Ma il termine libertà è per sua stessa natura ambiguo, può essere suscettibile di diverse interpretazioni. Il modo in cui io l’ho sempre inteso, è il modo in cui George Orwell lo definì nell’appendice del suo celebre libro La fattoria degli animali: “se la libertà significa qualcosa, consiste nel dire alla gente ciò che non vuole sentirsi dire”. L’attentato terroristico alla redazione del giornale satirico Charlie Hebdo è stato visto come un grave attacco ai valori occidentali di libertà. In questi giorni il valore della libertà viene celebrato in contrapposizione al terrore dei fondamentalisti islamici, viene ormai abusato per indicare la linea di demarcazione che separa il mondo civile occidentale dalle barbarie islamiche. Incautamente. 

Infatti, rivendicare dei valori che si credono “superiori”, e rivendicare l’appartenenza a un mondo “superiore” è esattamente ciò che le persone vogliono sentirsi dire. Dopotutto, non ci fa sentire meglio? Identificarci con una grande civiltà che rivendica la libertà come frutto di un suo percorso storico? E soprattutto puntare il dito contro l’Altro, il Diverso, colui che attacca i nostri valori e da cui dobbiamo difenderci? La dinamica amico-nemico è un fortissimo strumento di identificazione. Una dinamica fin troppo elementare per un popolo, quello europeo, che dovrebbe aver capito che questo è il primo passo verso la massificazione del pensiero, la morte della libertà d’opinione. Infatti, non è contrapponendo la libertà a qualcosa di esterno che difenderemo i nostri valori. Anzi. 
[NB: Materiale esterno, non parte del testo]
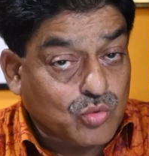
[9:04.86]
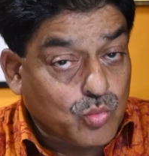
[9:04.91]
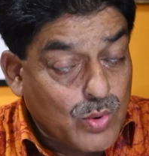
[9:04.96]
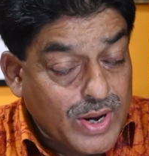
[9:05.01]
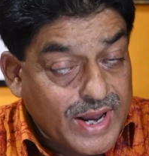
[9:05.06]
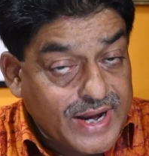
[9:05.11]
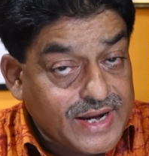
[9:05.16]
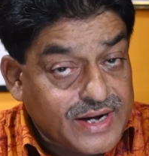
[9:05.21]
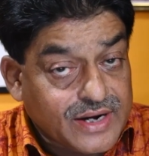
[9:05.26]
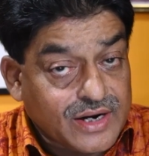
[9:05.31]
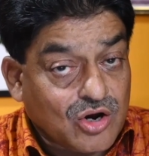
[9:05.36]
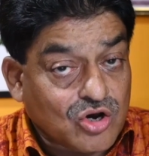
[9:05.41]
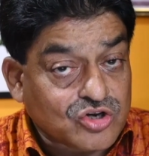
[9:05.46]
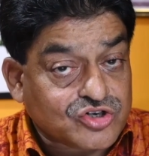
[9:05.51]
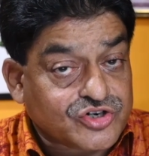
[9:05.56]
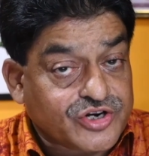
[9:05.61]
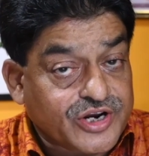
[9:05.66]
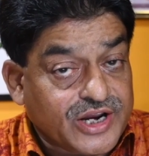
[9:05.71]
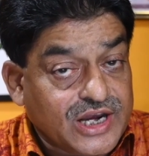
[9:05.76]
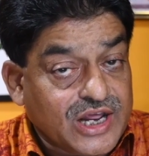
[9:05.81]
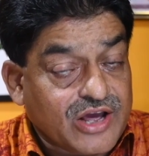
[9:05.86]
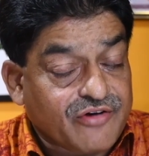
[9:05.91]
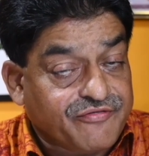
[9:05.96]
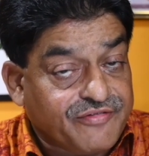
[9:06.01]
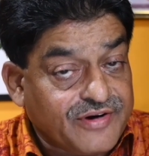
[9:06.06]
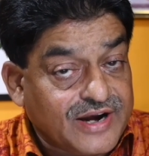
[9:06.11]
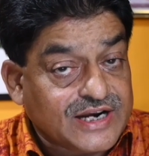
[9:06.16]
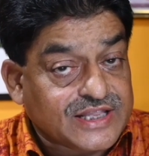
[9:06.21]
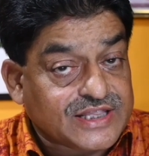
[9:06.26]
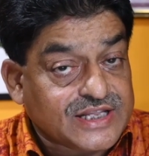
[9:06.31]
when Australia
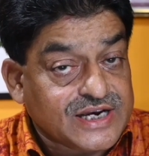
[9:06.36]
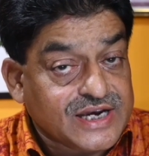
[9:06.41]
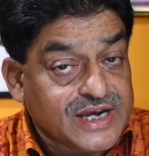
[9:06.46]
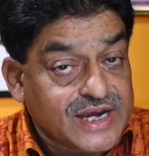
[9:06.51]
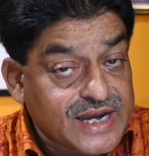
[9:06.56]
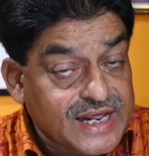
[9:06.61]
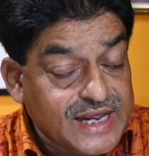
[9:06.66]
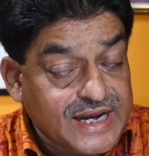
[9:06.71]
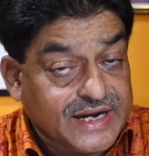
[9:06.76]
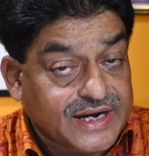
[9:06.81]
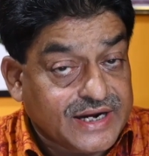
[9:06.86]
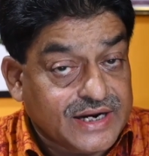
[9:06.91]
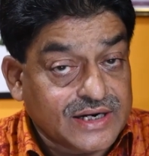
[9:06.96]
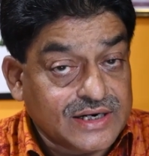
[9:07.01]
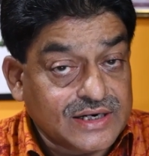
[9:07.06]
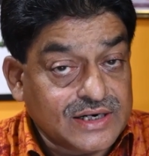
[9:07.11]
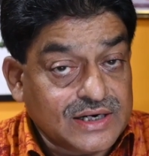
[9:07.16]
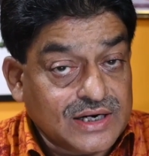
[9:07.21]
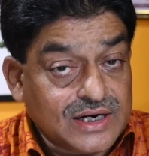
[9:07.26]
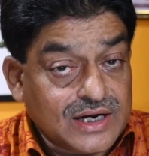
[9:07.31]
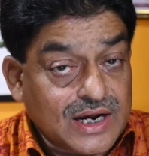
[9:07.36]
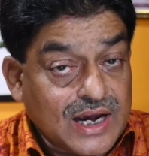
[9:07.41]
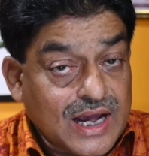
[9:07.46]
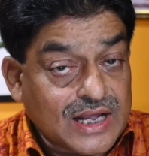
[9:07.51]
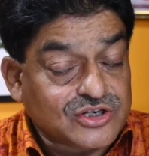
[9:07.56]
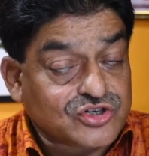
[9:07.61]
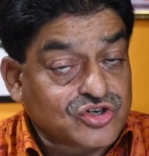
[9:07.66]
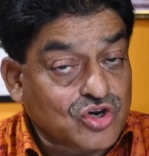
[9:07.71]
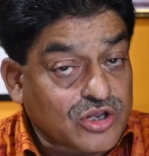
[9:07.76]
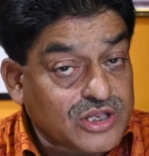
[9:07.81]
felt the need
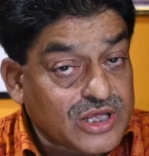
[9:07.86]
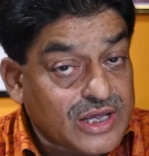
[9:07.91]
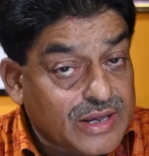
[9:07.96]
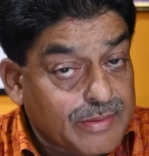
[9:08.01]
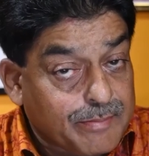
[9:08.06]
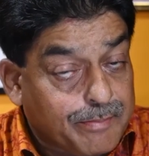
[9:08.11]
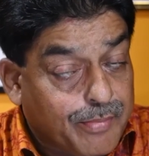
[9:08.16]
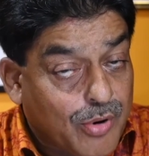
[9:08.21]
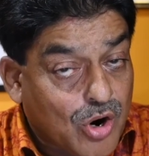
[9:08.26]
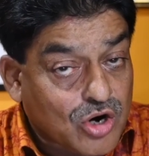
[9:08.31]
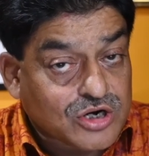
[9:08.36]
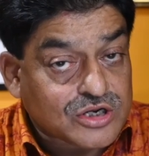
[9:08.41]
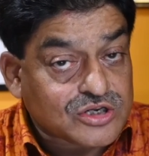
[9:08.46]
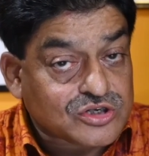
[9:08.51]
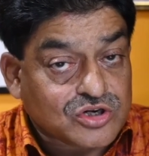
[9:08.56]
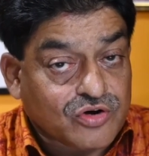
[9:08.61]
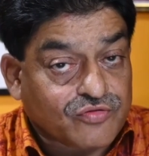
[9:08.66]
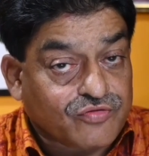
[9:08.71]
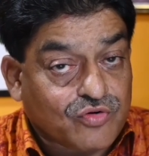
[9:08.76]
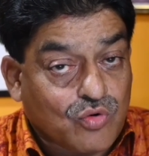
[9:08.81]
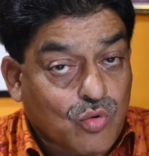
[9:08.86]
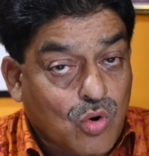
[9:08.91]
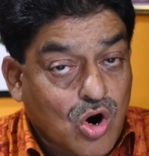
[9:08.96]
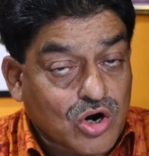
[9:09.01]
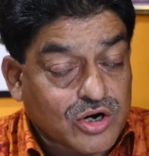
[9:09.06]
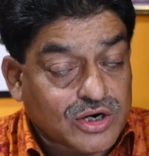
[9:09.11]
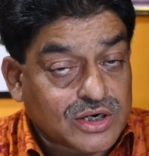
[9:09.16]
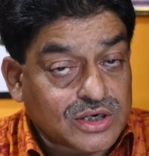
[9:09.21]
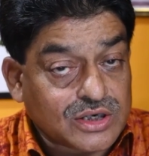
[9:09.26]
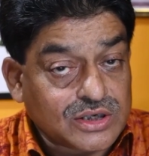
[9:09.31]
and saw the importance of Quad,
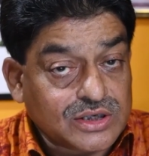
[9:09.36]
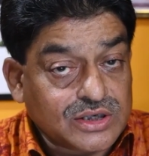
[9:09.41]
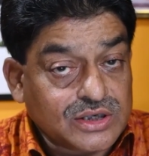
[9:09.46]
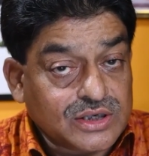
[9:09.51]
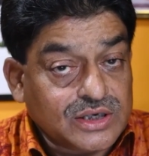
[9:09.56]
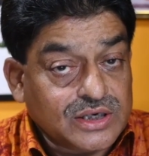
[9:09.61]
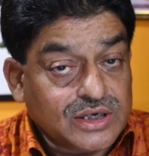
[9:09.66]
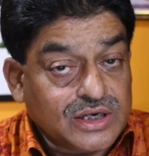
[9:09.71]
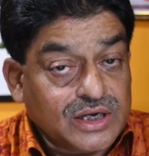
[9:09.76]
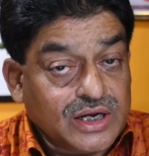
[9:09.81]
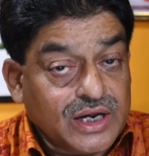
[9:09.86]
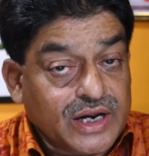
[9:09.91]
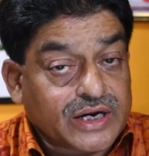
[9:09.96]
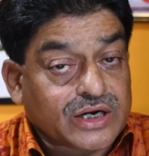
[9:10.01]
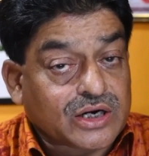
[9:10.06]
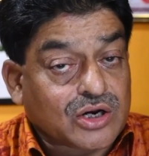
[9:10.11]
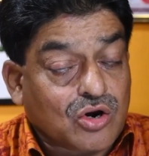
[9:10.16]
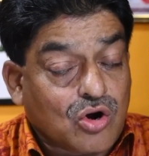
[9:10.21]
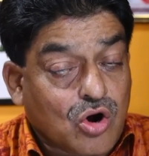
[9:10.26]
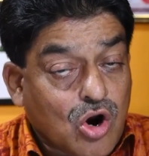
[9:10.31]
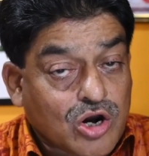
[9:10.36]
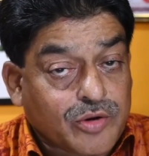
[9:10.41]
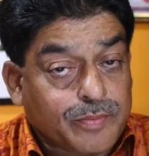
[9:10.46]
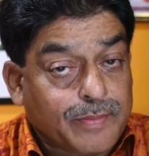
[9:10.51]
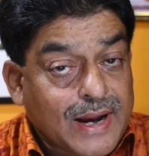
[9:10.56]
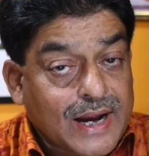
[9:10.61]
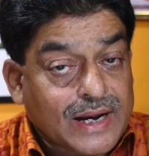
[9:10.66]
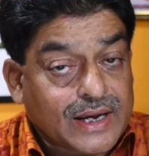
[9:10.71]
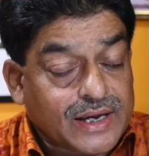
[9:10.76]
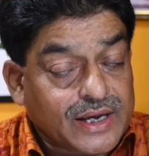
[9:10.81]
it got
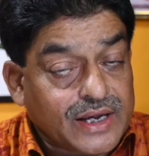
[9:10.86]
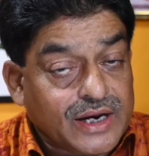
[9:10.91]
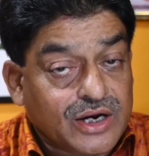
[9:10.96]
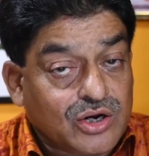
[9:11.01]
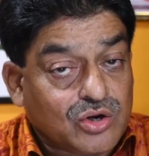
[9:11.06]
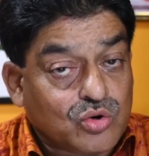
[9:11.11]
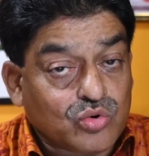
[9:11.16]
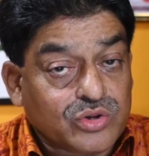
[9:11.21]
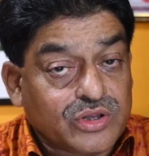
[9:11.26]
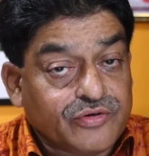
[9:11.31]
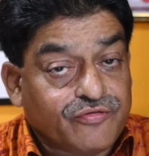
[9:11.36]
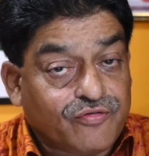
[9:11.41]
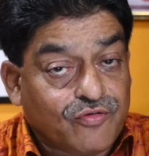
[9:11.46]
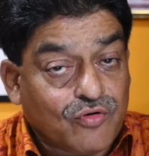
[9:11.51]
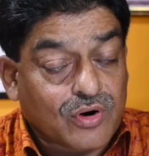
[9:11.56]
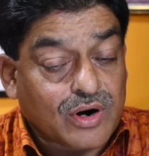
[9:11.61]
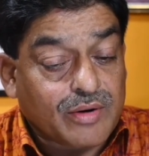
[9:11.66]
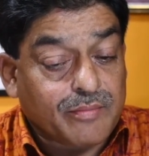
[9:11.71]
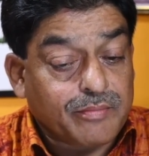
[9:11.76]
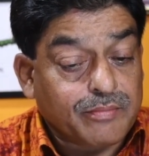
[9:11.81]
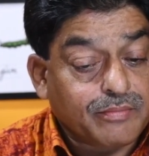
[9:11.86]
back into the forum.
Quando prende piede la cieca esaltazione che, arricchita dal trasporto emotivo, genera un forte orgoglio identitario, il seme del fanatismo si sta insidiando tra di noi, lo stesso che vorremmo condannare e combattere. Per questo motivo oggi sono qui per dirvi quello che non vorreste sentirvi dire, per difendere la libertà, se esiste davvero. Dobbiamo stare attenti, perché il sonno della ragione genera mostri e la libertà è un valore così aspro da difendere che fin troppo spesso viene abbandonato in nome di qualcosa di più semplice: l’omologazione del pensiero. Il primo strumento di controllo sociale.